Mi-T-M is a good unit BUT make sure that it has anything but an AR RSV pump. AR makes some of the best pressure washer pumps in the world but the RSV model is a giant POS. get one with an RKV or an XMV. Mi-T-M stopped using the RSV model and I am not even sure if AR makes it any more. Mi-T-M makes a number of models with several different pumps just be sure to stay away from the RSV if you dont want lots of headaches


----------



## Pierson Painting (Mar 25, 2011)

*SW warranty*

SprayMall's warranty is 2yr honda engine, 5yr pump, not as good as MITM's. I don't think I'll be using it a ton, so I'm not sure that would be an issue for me. According to SW's 2012 product guide the warranties for MITM are the following, Trigger gun/wand, hose 90days, 2yr parts and labor, 3yr honda engine, 3yr subaru engine, 7yr pump, lifetime manifold. As I posted earlier, I was looking at the same setup, but for less $ on spraymall.com you can pick up 4000psi/4gpm, honda engine, general pump with 50' hose and free shipping. Don't think you'd want the extra umph?

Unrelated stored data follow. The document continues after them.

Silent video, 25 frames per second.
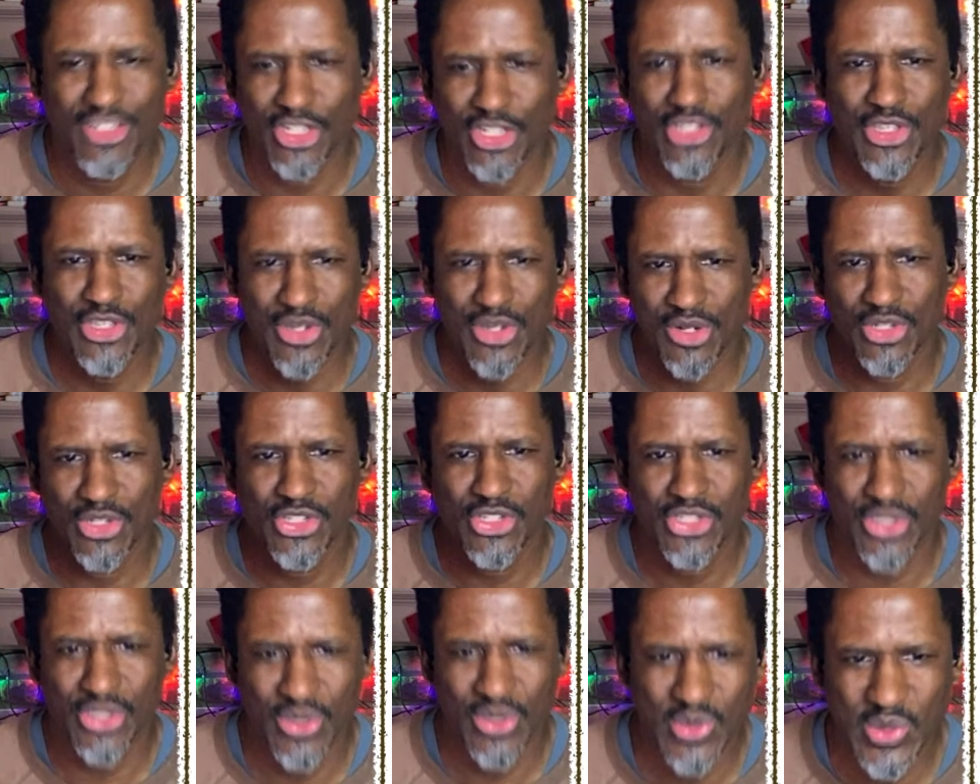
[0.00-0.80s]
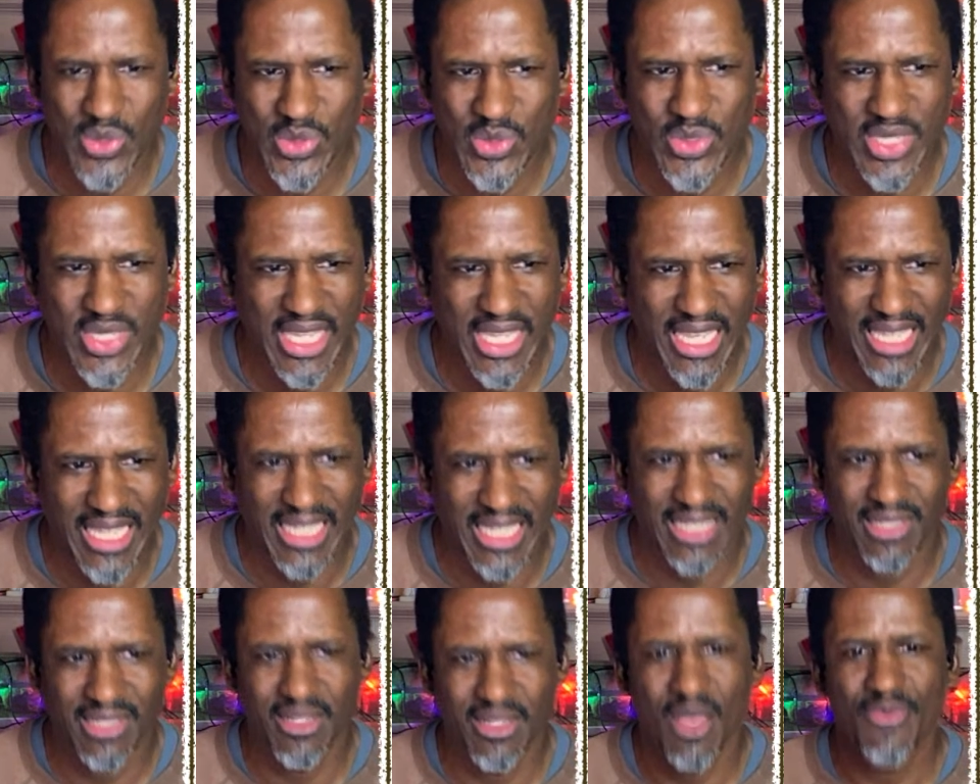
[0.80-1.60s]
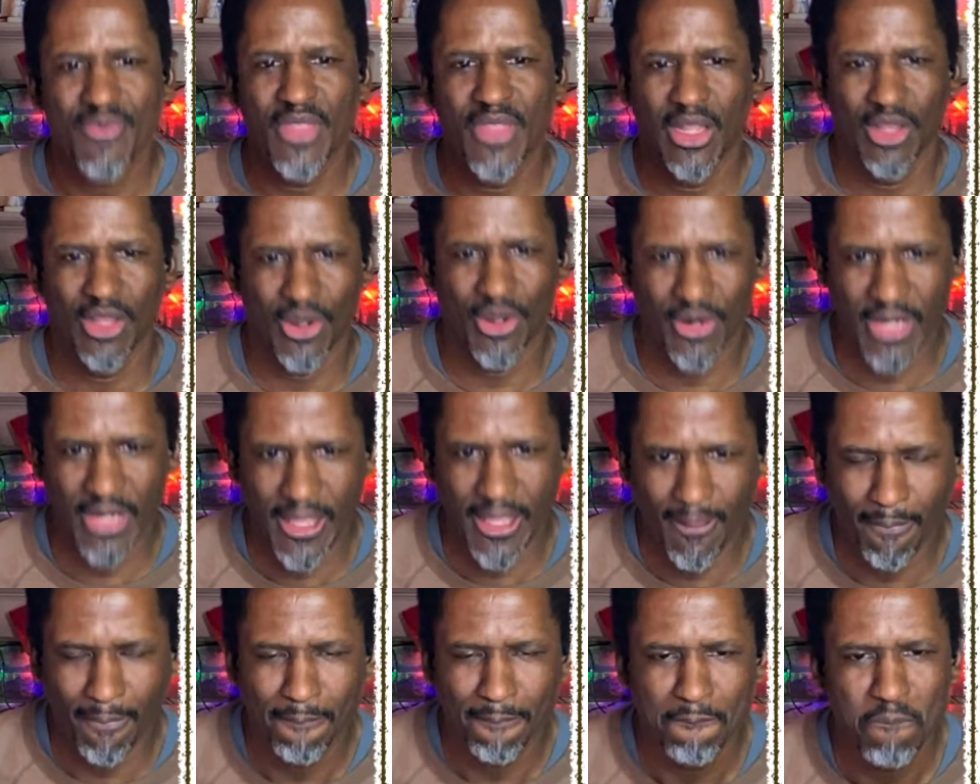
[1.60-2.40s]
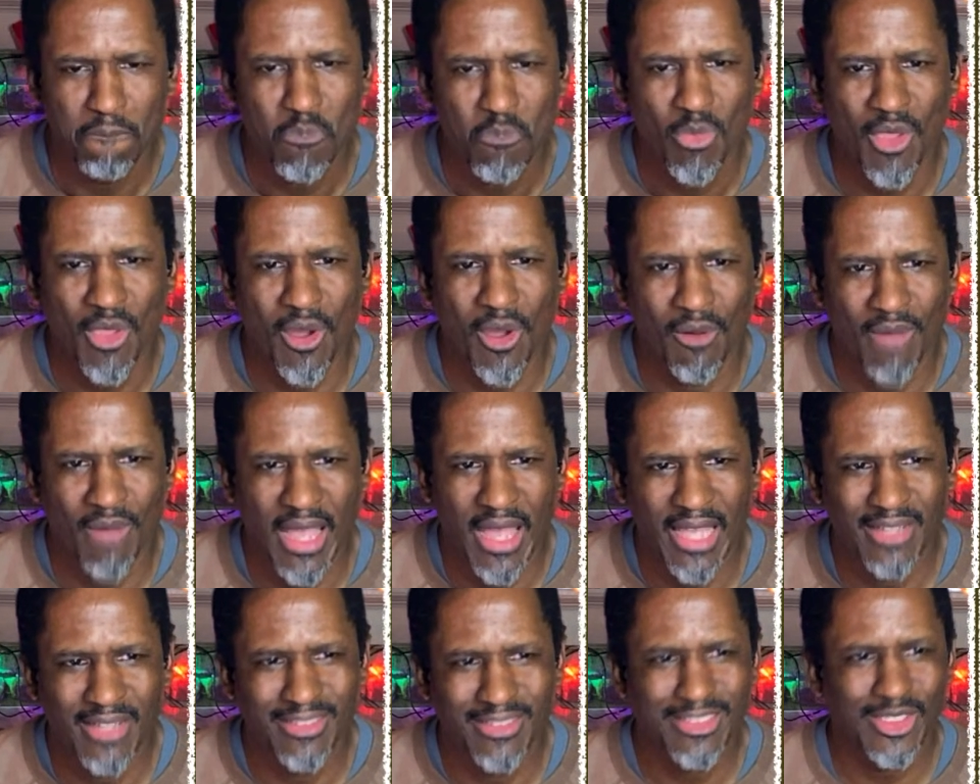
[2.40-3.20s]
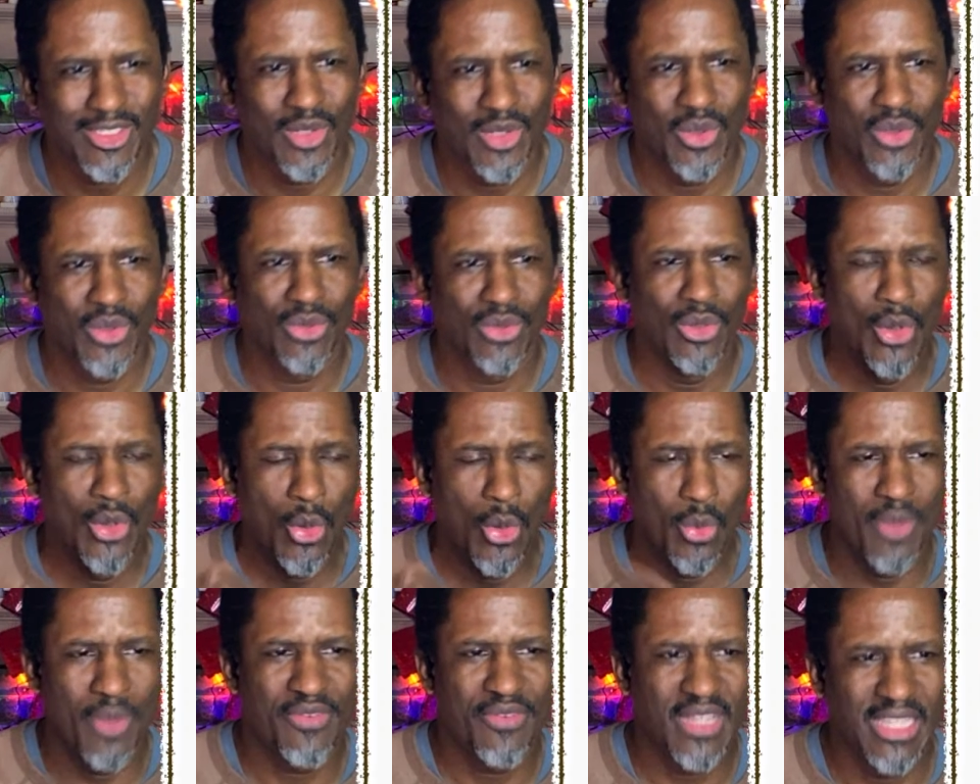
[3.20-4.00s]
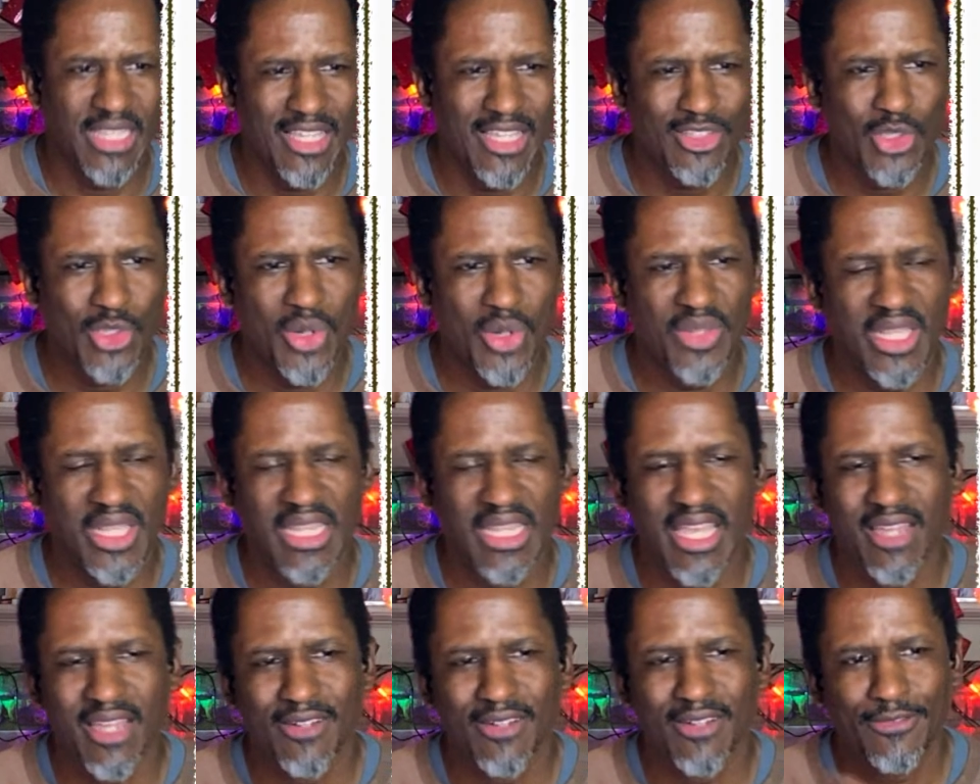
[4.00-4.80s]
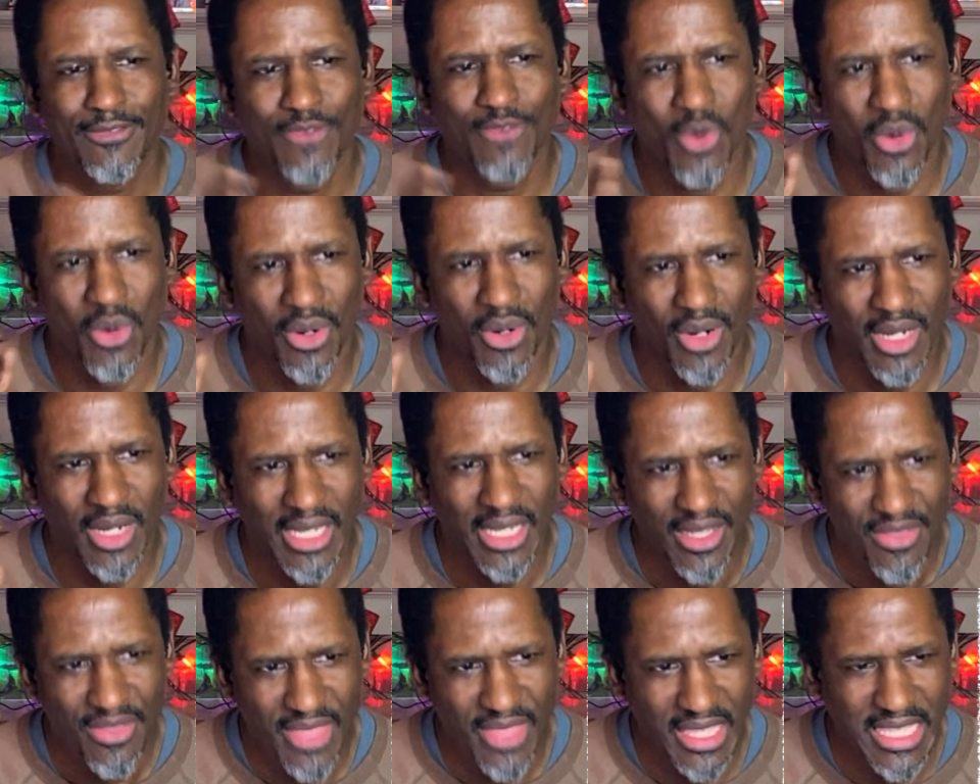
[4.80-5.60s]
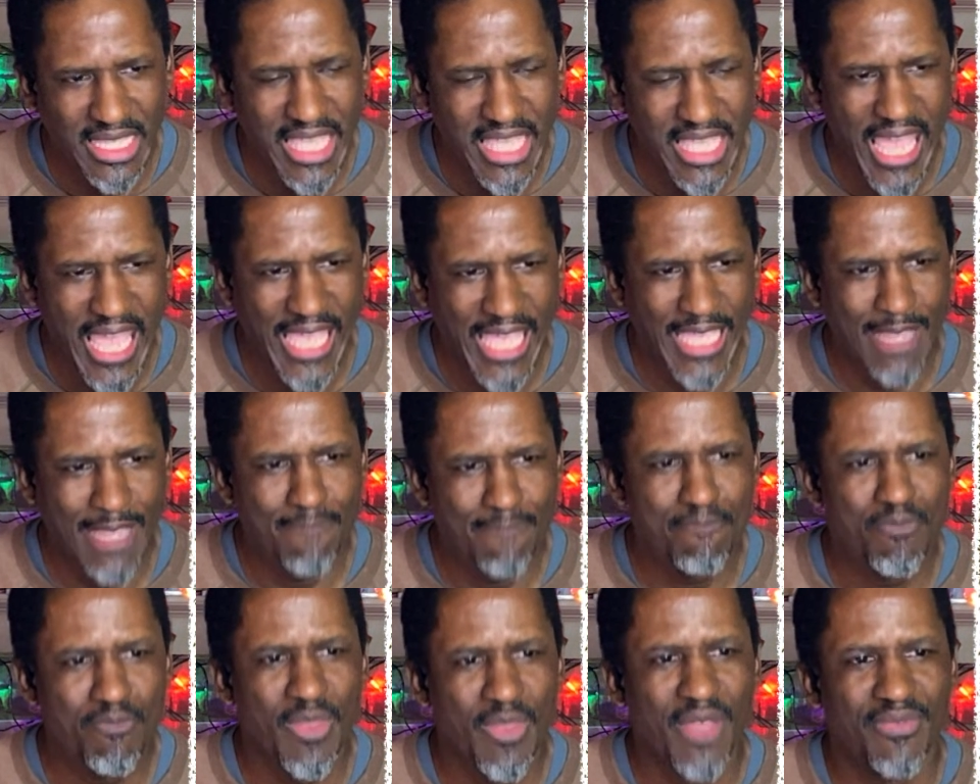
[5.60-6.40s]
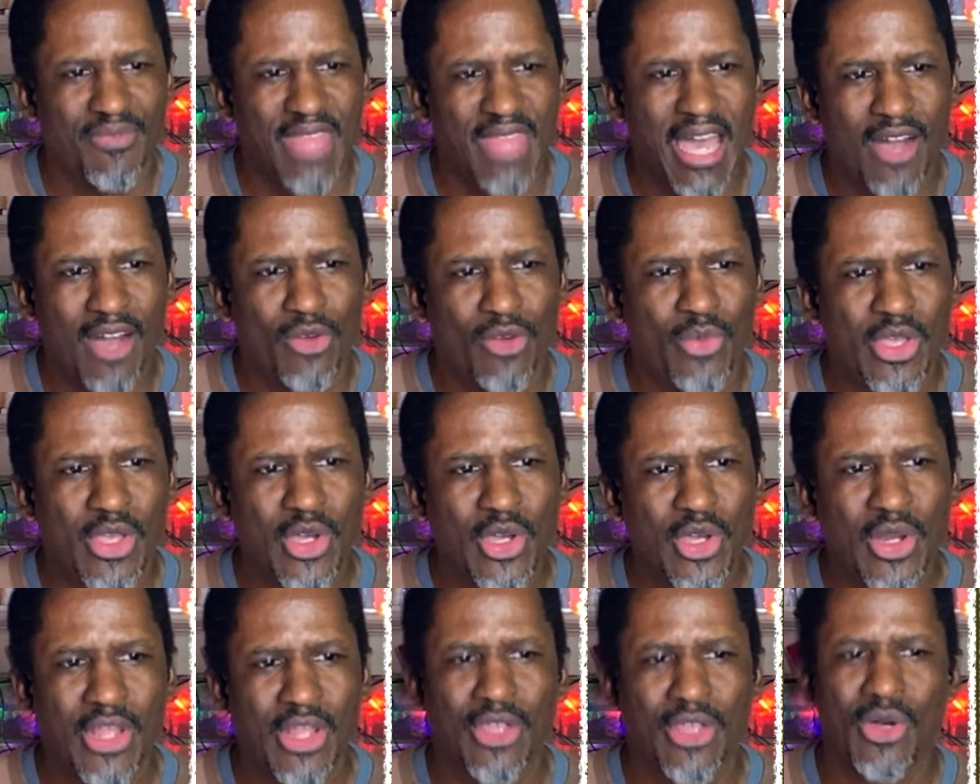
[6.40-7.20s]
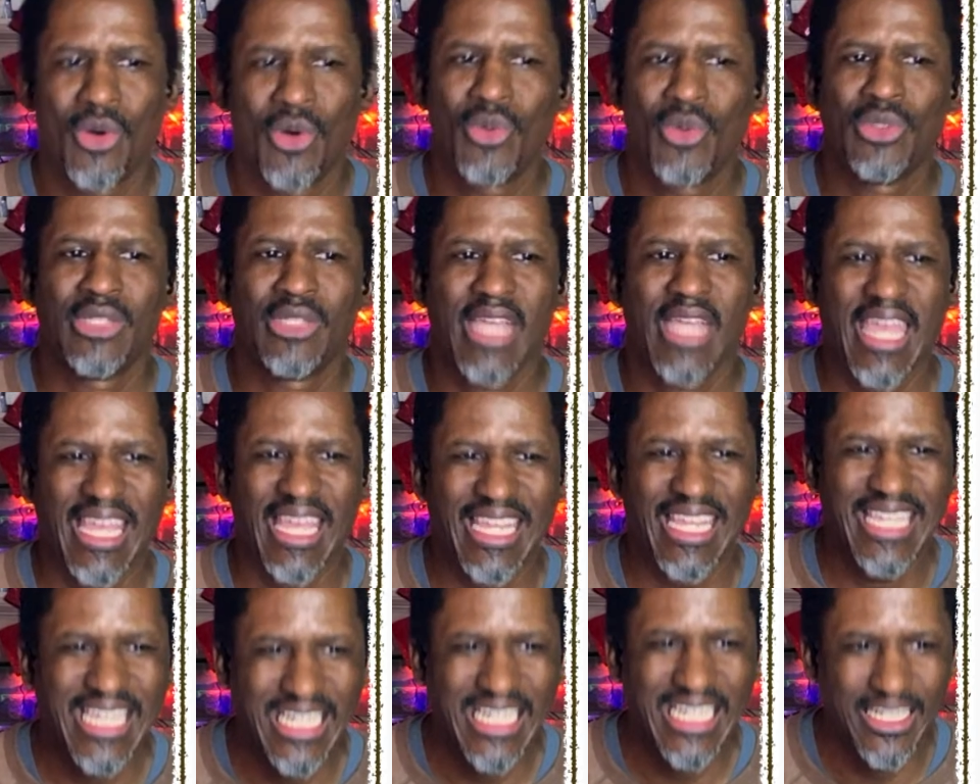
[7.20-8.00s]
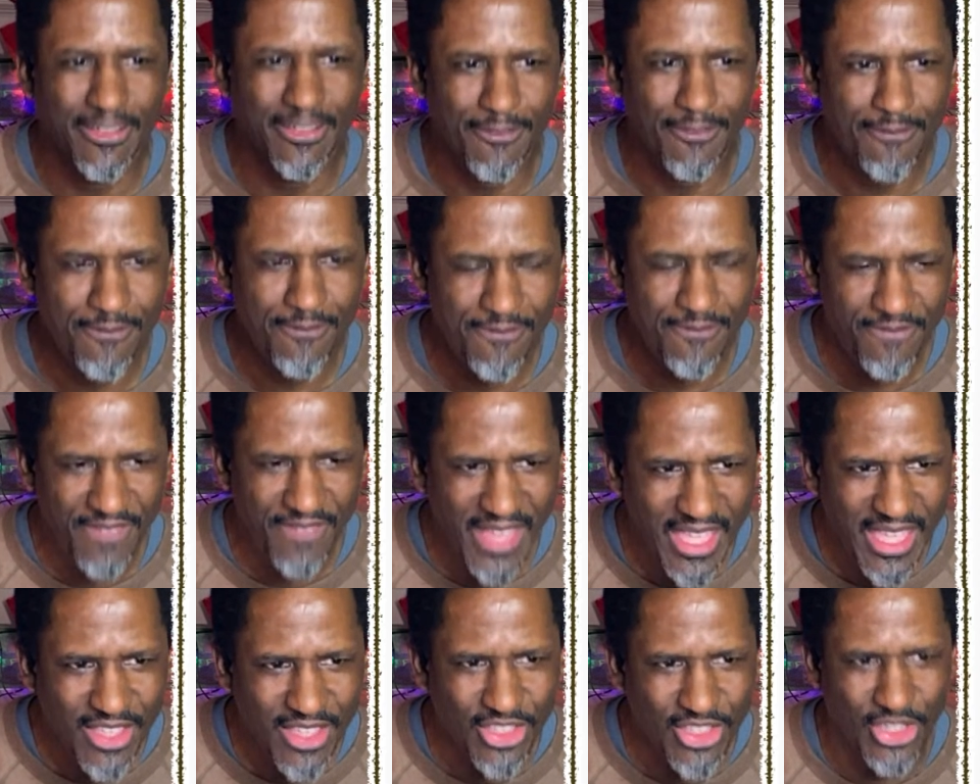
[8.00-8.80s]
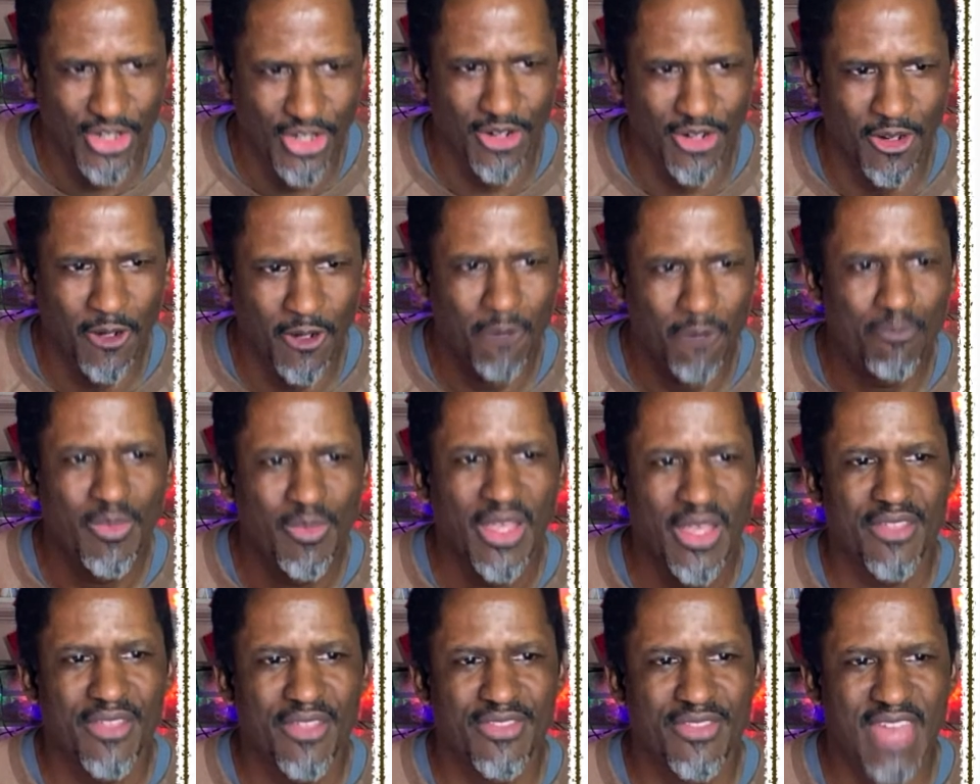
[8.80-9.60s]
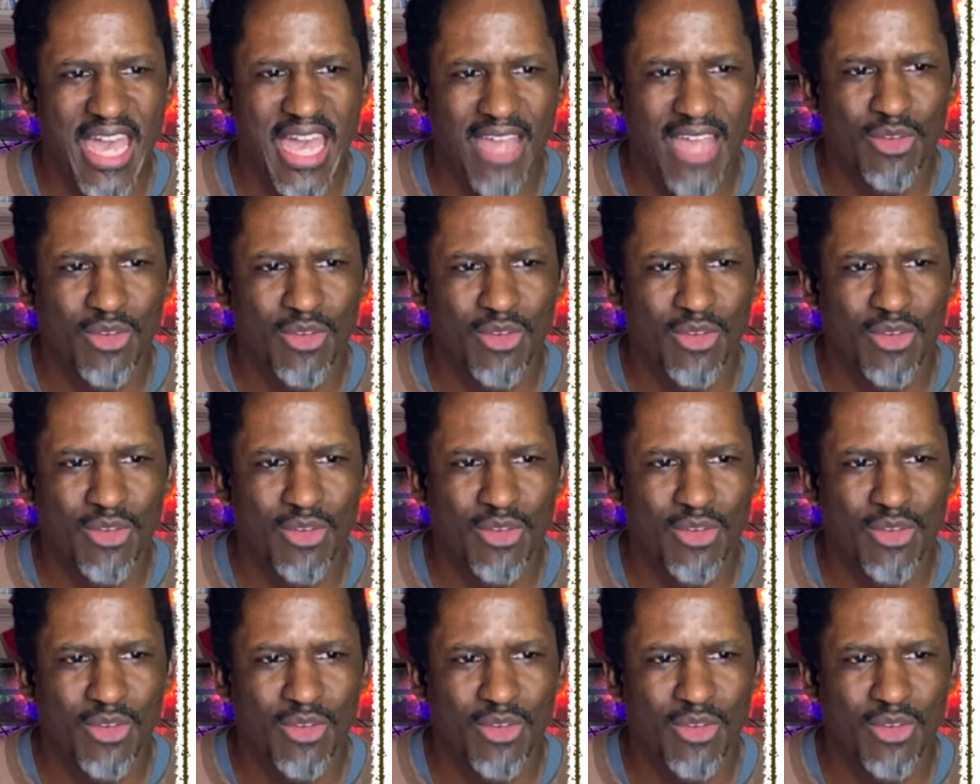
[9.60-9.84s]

your students in the learning. All right, so we've clicked on the layer for the game. Now we're going to go and configure that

I don't know how much more this until weighs than the MITM, but having a hard time not going for a bigger washer for less $, even though I probably don't need it.


----------



## Sully (May 25, 2011)

It's not a huge difference and it's getting written off anyway. Not to say spray mall doesn't have a good deal going on. Maybe I can use that as a bargaining point


----------